Standing in a gallery surrounded by paintings by Bonnie Acker is highly recommended. You may find you want nothing more than to lay on the floor and soak it all in. "It," in this case, is a roomful of natural beauty — floral and landscape paintings that gently invite you to breathe and calm the heck down. This is artwork as meditation. This is, at least momentarily, a reprieve from the unrelenting horrors of the world.
That is exactly Acker's aim. In her current solo exhibition at Shelburne's Furchgott Sourdiffe Gallery, the Burlington artist and activist offers 17 large and small works — oils on paper or linen — that soothe the soul. Most are abstracted landscapes with beckoning mountains; a few depict soft-focus clusters of exuberant poppies or pointy purple lupines.
Yet these images are not merely decorative. Acker is a masterful colorist, and the layered hues that define ground and sky in her scenes fairly crackle with energy. You can spend long moments engaged with the playful textures in her clouds or diving into an expanse of luminous aquamarine. There's a reason her show is titled "Living Color."

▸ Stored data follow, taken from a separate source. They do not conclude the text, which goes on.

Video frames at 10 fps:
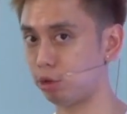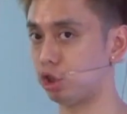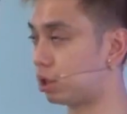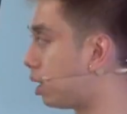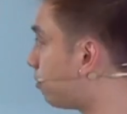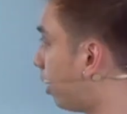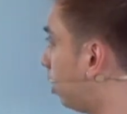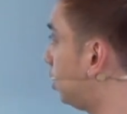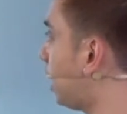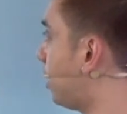which is
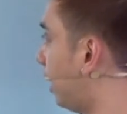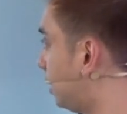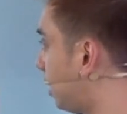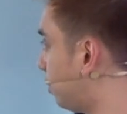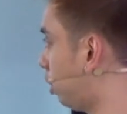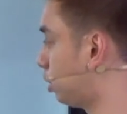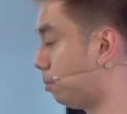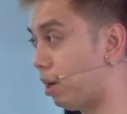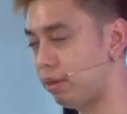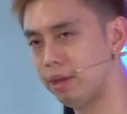ClickFunnels at $97 a
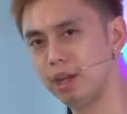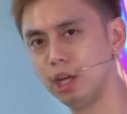month,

Acker moved to Burlington with her husband, John Davis, in 1986. He's a cofounder of Burlington Associates in Community Development and a leader in the community land trust movement. She's the artist behind zillions of posters, donated paintings for auctions and book illustrations in support of her favorite nonprofits. In addition to Champlain Housing Trust, these include the Intervale Community Farm and the Northeast Organic Farming Association of Vermont. If her paintings offer escape, her activist artworks promote engagement and problem-solving.
Acker has also lent her green thumb to flower gardens around Burlington, including at the downtown City Market, Onion River Co-op and Fletcher Free Library. On November 4, 2013, the City of Burlington acknowledged her community service in a declaration of Bonnie Acker Day.

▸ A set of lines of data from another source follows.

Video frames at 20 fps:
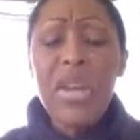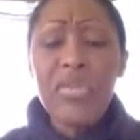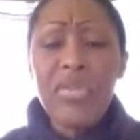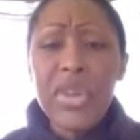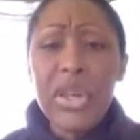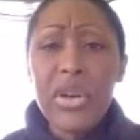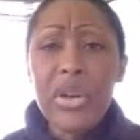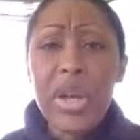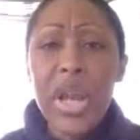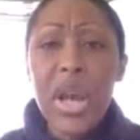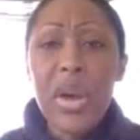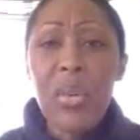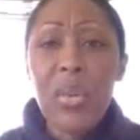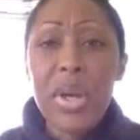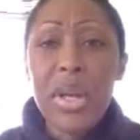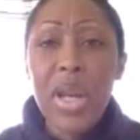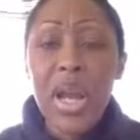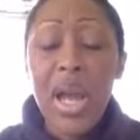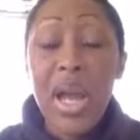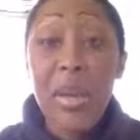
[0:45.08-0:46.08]
figuring out
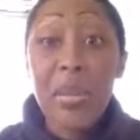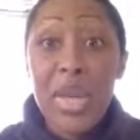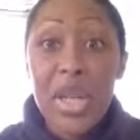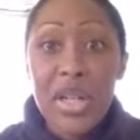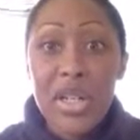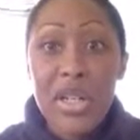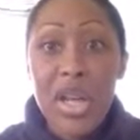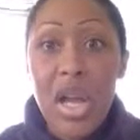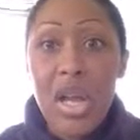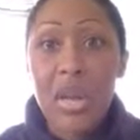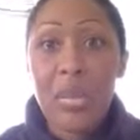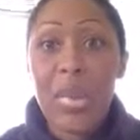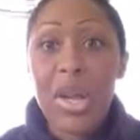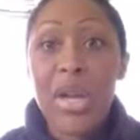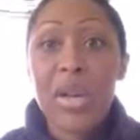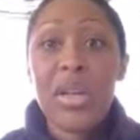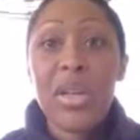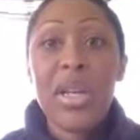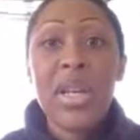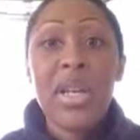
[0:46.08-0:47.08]
what I'm going to talk
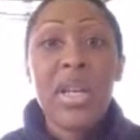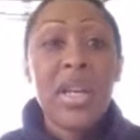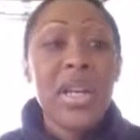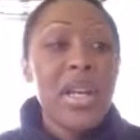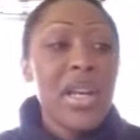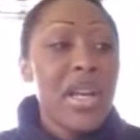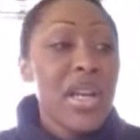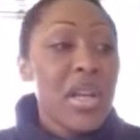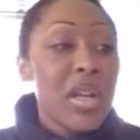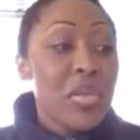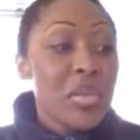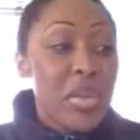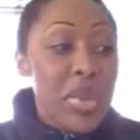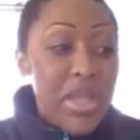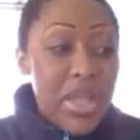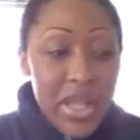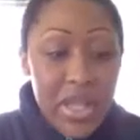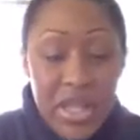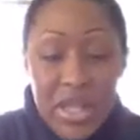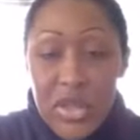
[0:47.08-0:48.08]
about
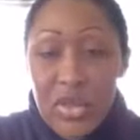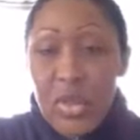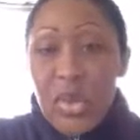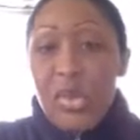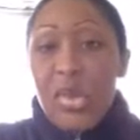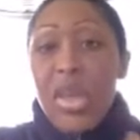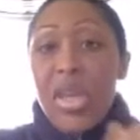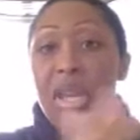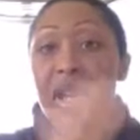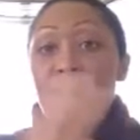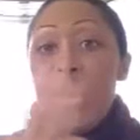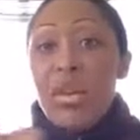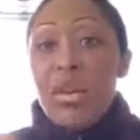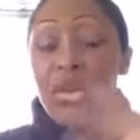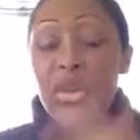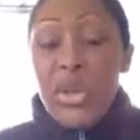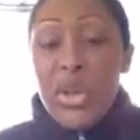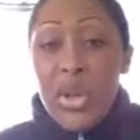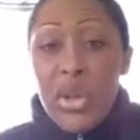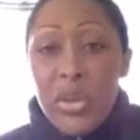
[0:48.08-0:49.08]
because we'll be,
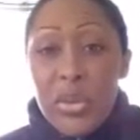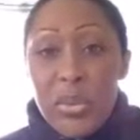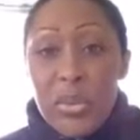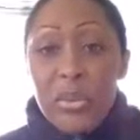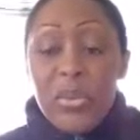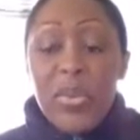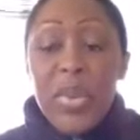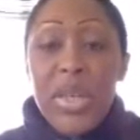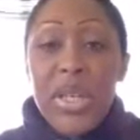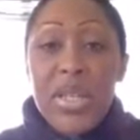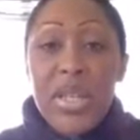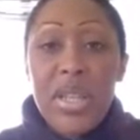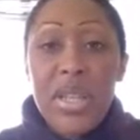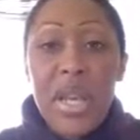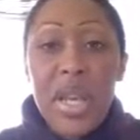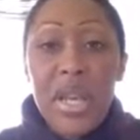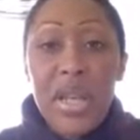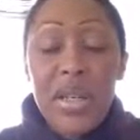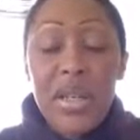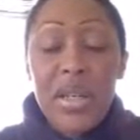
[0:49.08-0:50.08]
into
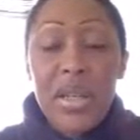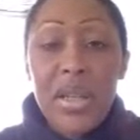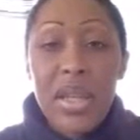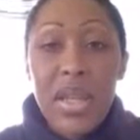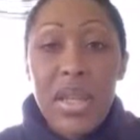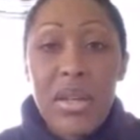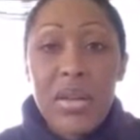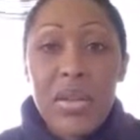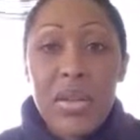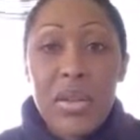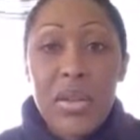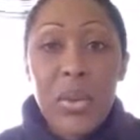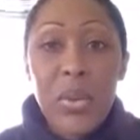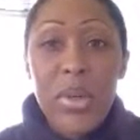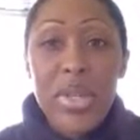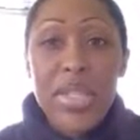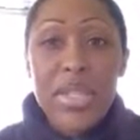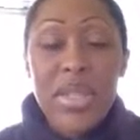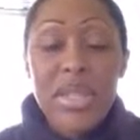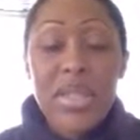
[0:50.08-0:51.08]
that
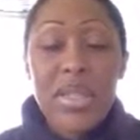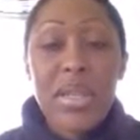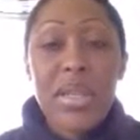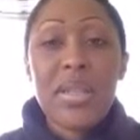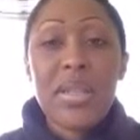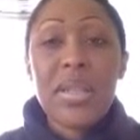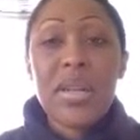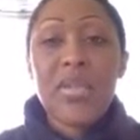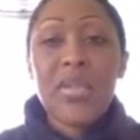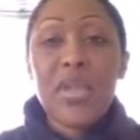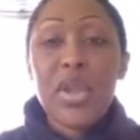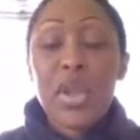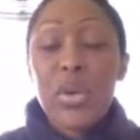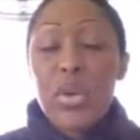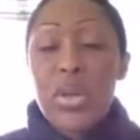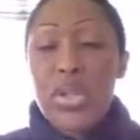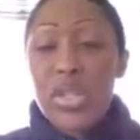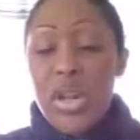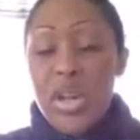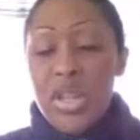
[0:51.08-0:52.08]
2016 stuff, and the
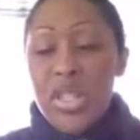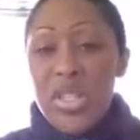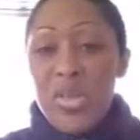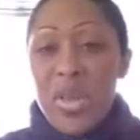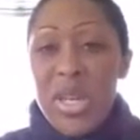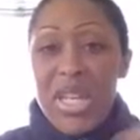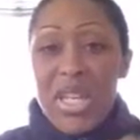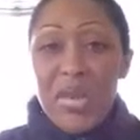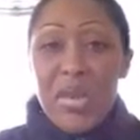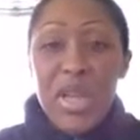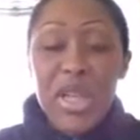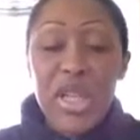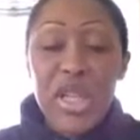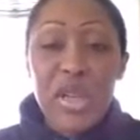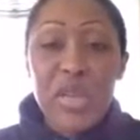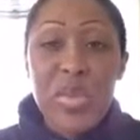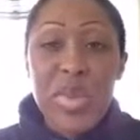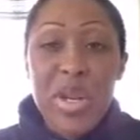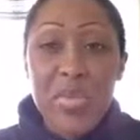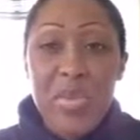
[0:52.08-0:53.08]
Lord started speaking to me a
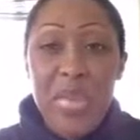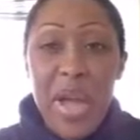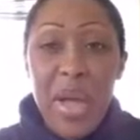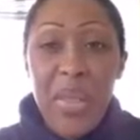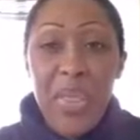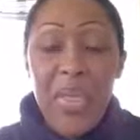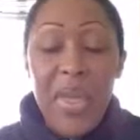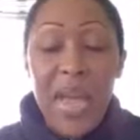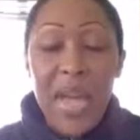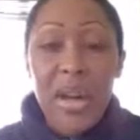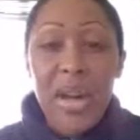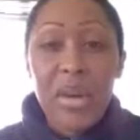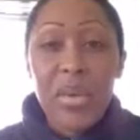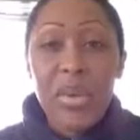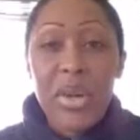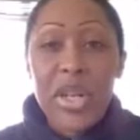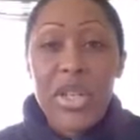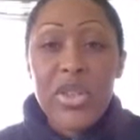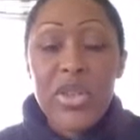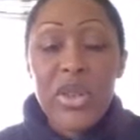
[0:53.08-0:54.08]
little bit about that
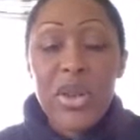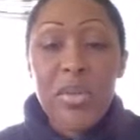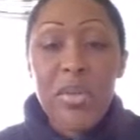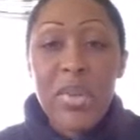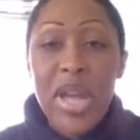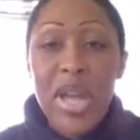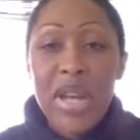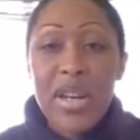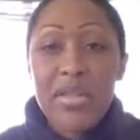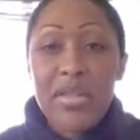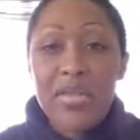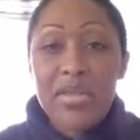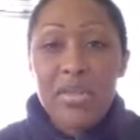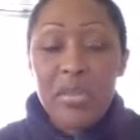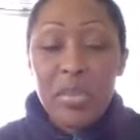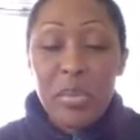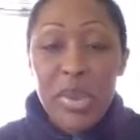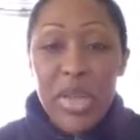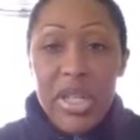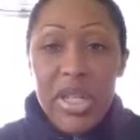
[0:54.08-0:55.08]
already. So I'm kind of
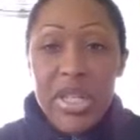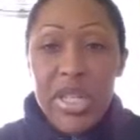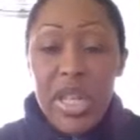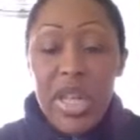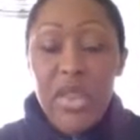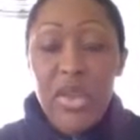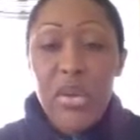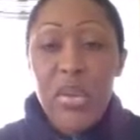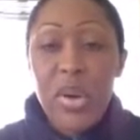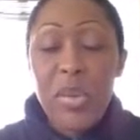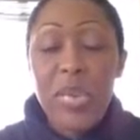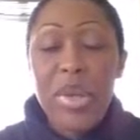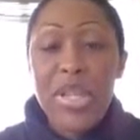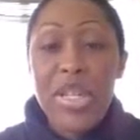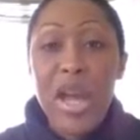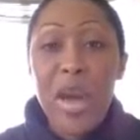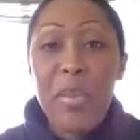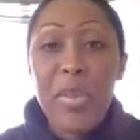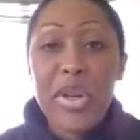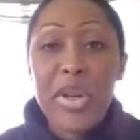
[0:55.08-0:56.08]
putting together what my
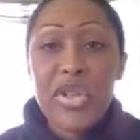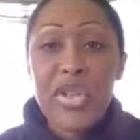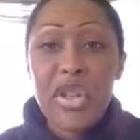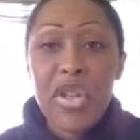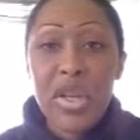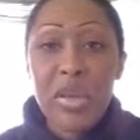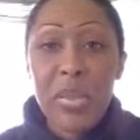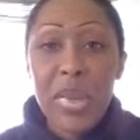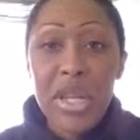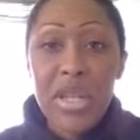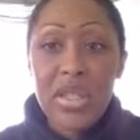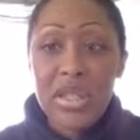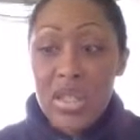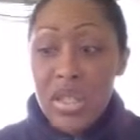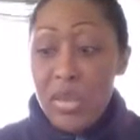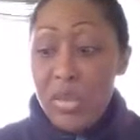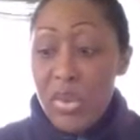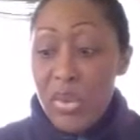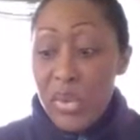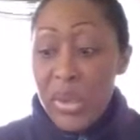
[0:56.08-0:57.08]
topics are going to be, and it's
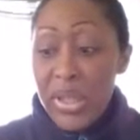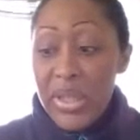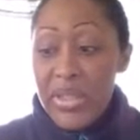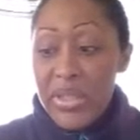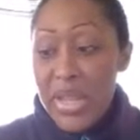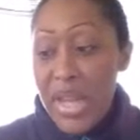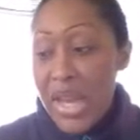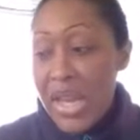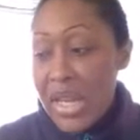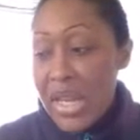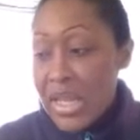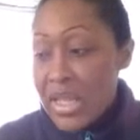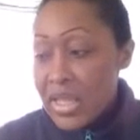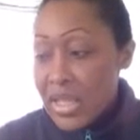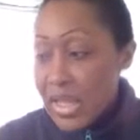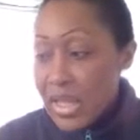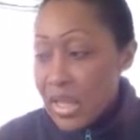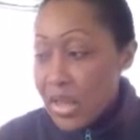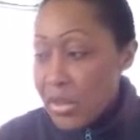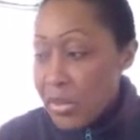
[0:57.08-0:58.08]
going to be really exciting. It's
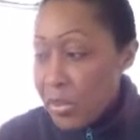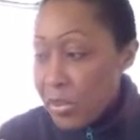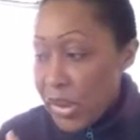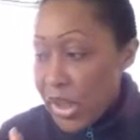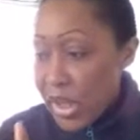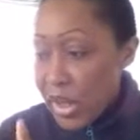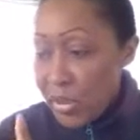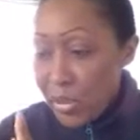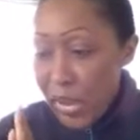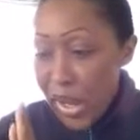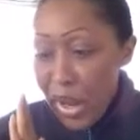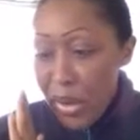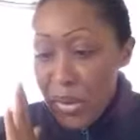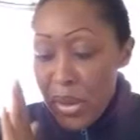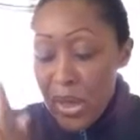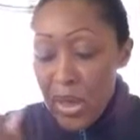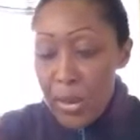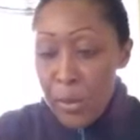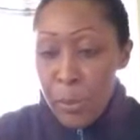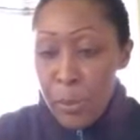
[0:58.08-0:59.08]
going to be about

Now approaching 74, Acker says that the gratitude she receives for her artworks helps to keep her own distress at bay. In a phone conversation, she shared her thoughts about color, holding steady and letting go.

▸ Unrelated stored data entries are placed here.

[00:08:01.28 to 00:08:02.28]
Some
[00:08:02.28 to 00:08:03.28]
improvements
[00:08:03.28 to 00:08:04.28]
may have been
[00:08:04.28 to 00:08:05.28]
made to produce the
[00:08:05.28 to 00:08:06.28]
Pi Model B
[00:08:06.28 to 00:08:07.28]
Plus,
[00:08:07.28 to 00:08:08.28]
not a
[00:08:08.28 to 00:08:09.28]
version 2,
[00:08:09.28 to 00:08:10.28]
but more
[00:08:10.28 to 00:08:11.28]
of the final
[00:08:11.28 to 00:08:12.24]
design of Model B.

In your artist statement, you note that after more than 50 years as an illustrator and 35 as a painter, you've been able to find your voice. What is that voice saying?
I think that artists play a pivotal role in connecting despair and hope. Many people can do this, but I think artists have a unique voice in addressing despair and saying we can do better than we're doing. I'm so grateful I've been one of the people who can be a bridge.
Why do you love the color turquoise so much?
Everyone has an innate tendency for favorite colors, music, foods and so on. When I see turquoise, it makes me content; it makes my heart happy.
I love that color, too. But it's not exactly native, so to speak, in Vermont.
Sometimes it's true in a distant mountain or a really clear stream. Or you can just use your imagination!
Really, you seem to have a way with all the colors.
I just use what makes me feel content — anything but a picnic-table green. And I don't use much black.
Are there other artists, other colorists that you particularly admire or have learned from?
Good question. I have an interesting perspective: When I have an opportunity to do art with kids, that's who I learn from. They are so fresh with their ideas about what colors to use. It's always magical with young people.
All of your paintings — or at least the ones on exhibit at Furchgott Sourdiffe — are of the natural world. I know that your collages and illustrations are generally figurative, but have you ever painted people or the built environment?
I've never painted people. I have painted rural scenes with barns, but I've enjoyed those because of the setting — places that help to give Vermont its character.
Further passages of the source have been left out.